━━━━━ Material for this exercise
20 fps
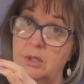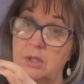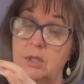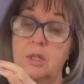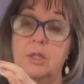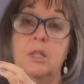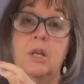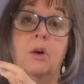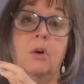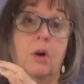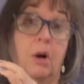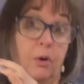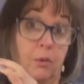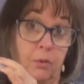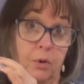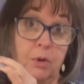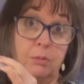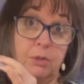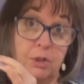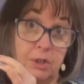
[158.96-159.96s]
there are
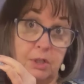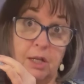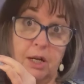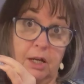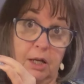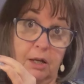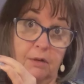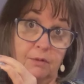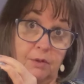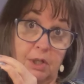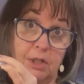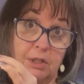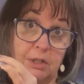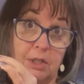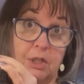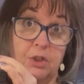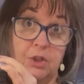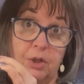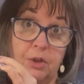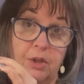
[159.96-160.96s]
rumors that I have done
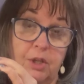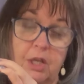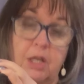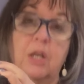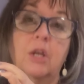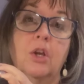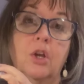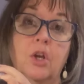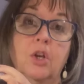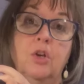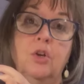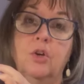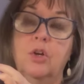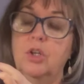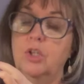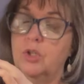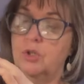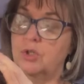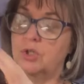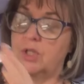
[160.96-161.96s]
such a thing, you
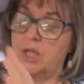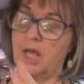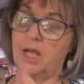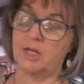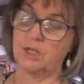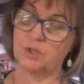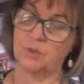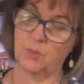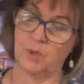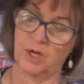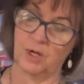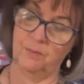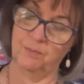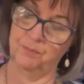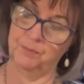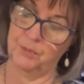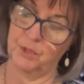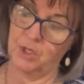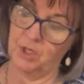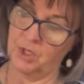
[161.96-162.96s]
could use that as well.
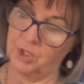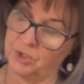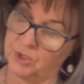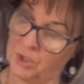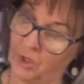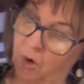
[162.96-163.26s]
So,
━━━━━━━━━━
#### Directions for this task:
Your answer must be an exact copy of the listing, with every picture omitted.

#### Completed exercise:
20 fps
[158.96-159.96s]
there are
[159.96-160.96s]
rumors that I have done
[160.96-161.96s]
such a thing, you
[161.96-162.96s]
could use that as well.
[162.96-163.26s]
So,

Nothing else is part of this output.